Over the period covered in the book, the state has been forced by both action from below and demographic change to grant in practice far greater rights than existed under Mao. Although there is no legal right to strike, most strikes take place without police intervention, and many win – and the central ruling class are well aware of this. In China: fragile superpower, former US official Susan Shirk recounts meeting the then Chinese Premier in 2002: ‘Without referring to any notes, he continued, “Between January 1 and March 28, 2002, there were 265 protests of groups of more than 50 workers”’[4] The numbers may have declined since then, but as the China Labour Bulletin’s Strike Map shows, they haven’t gone away – most recently with mass worker resistance at Foxconn plants.

The same is even more true of everyday life – in part because the extension of the market into all aspects of social life demanded a relaxation, but also because people have repeatedly pushed at the edges of what is allowed, and become used to a standard of living unthinkable 40 years ago. To give just one example: he notes that in 1980 ‘the average factory worker would have to invest his entire earnings over five to eight months to pay for a standard Chinese [television] set’ (pp 29-30), but not that almost every household now has a television.
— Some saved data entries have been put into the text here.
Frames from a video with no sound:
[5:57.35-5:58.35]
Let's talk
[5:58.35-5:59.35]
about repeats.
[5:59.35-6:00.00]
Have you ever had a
The book ends in 2012, with only a brief epilogue covering the decade since. This is ironic, since under Xi Jinping the CCP has tightened up their economic and social control, with the result that China today more closely resembles the unchanging dictatorship of his account. His reason for this is that the book relies heavily on the (unpublished) diaries of a senior member of the ruling class, which end in 2012. This means that the book doesn’t even mention the Belt and Road Initiative, China’s global infrastructure investment plan, a quite astonishing omission for a work that’s meant to give an overview of China’s changing relations with the world. Covid gets a very brief mention, with no account at all of the huge impact on Chinese economy and society, nor the coercive lockdowns that led to the explosions of protest in late November.
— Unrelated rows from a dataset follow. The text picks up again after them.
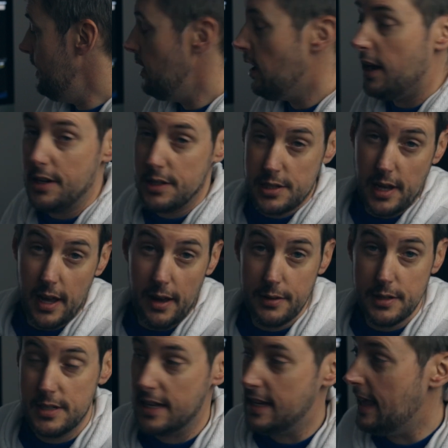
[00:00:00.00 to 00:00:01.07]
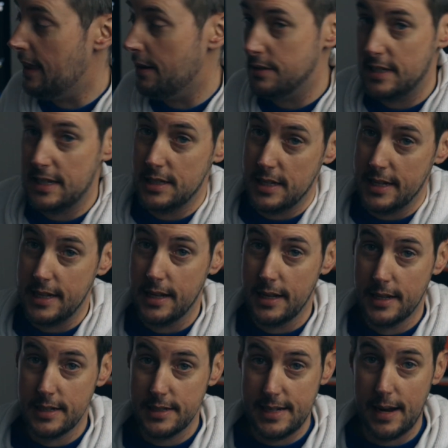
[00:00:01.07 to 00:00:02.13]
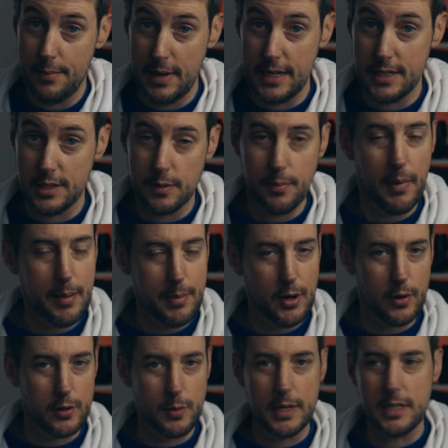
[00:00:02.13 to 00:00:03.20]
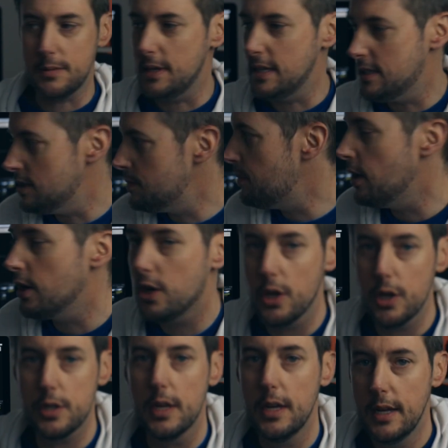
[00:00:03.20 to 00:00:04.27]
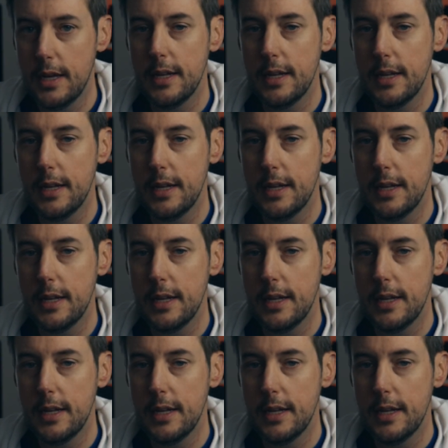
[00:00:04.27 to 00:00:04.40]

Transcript: line of sight, I would say, yeah, that was easily 10 meters, maybe not 20 meters, but a good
There has long been an audience for books predicting the imminent demise of the CCP, and in the current political climate China after Mao is likely to do as well as its many predecessors. But as Thomas Orlik noted in his contrarian China: the bubble that never pops ‘collapse theories have been many and varied. So far, they have one thing in common: they have all been wrong.’[5] A full explanation of this lies beyond the scope of this review, but one key part of the answer is that the CCP’s tight control of the economy is a feature, not a bug – something that writers who equate capitalism with private ownership cannot grasp. Of course the CCP cannot forever outrun the basic contradictions of capitalism, but that’s true of all ruling classes, and the CCP are far from the most incompetent of them. Readers who know something of modern China will find far more to disagree with than I have noted here, and anyone looking for a good account of how China has changed since Mao will need to keep looking.
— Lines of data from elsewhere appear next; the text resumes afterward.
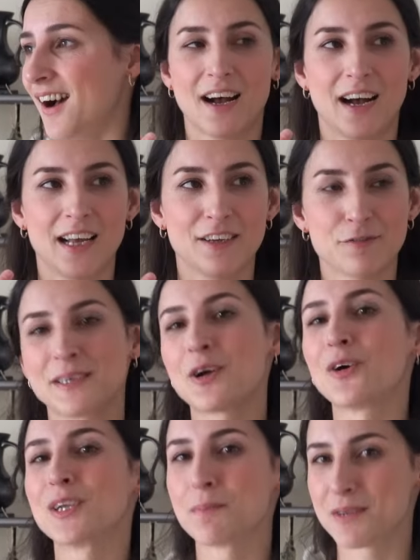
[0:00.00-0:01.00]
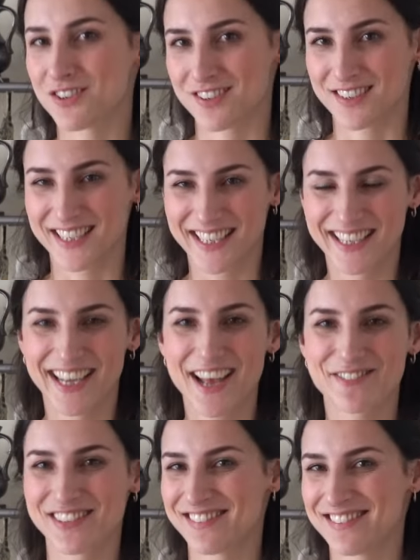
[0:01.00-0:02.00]
I've been on a mission
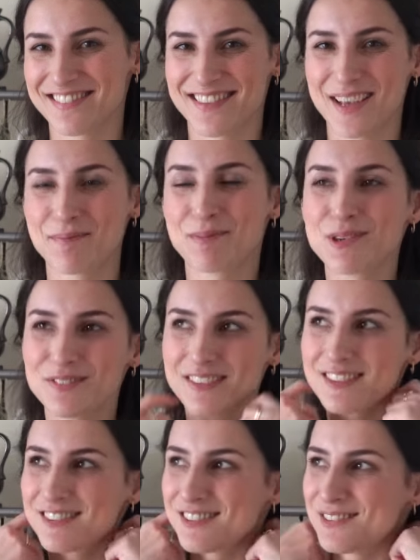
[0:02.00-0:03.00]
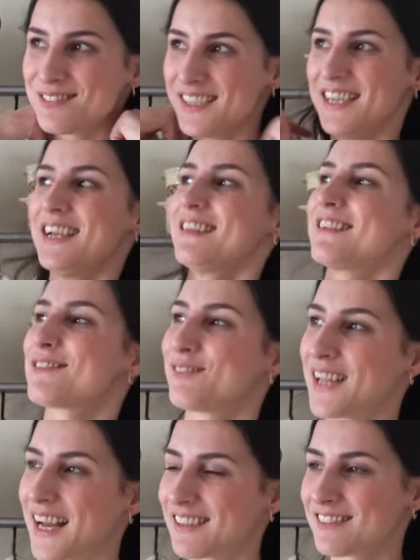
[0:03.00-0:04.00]
ever since I moved to this
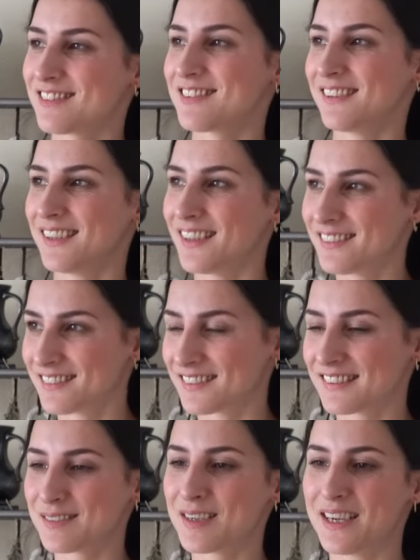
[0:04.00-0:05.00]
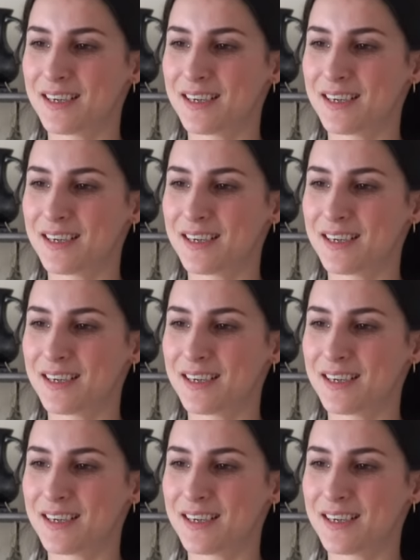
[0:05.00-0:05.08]
flat to London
[1] Mao’s great famine, The tragedy of liberation and The cultural revolution, all London: Bloomsbury, respectively 2010, 2013 and 2016.

[2] The Age of Openness: China Before Mao, Hong Kong: Hong Kong University Press, 2008.

[3] The answer turns out to be that the World Bank data is flawed. There are a lot more countries listed in 2001 than for 1976 – partly because of the creation of new states (the break-up of Yugoslavia, etc) and partly because a lot of states are missing from the 1976 data (see https://data.worldbank.org/indicator/NY.GDP.PCAP.KD.ZG ). And without getting too technical, it’s worth noting that the World Bank has six different ways of measuring GDP per capita (expressed as US dollar value of 2015, the US dollar value today, and so on), but he doesn’t explain which one he’s using.

[4] Susan L Shirk, China: fragile superpower (New York: Oxford University Press, 2008), p56.

[5] Thomas Orlik, China: the bubble that never pops (New York: Oxford University Press, 2020), p199.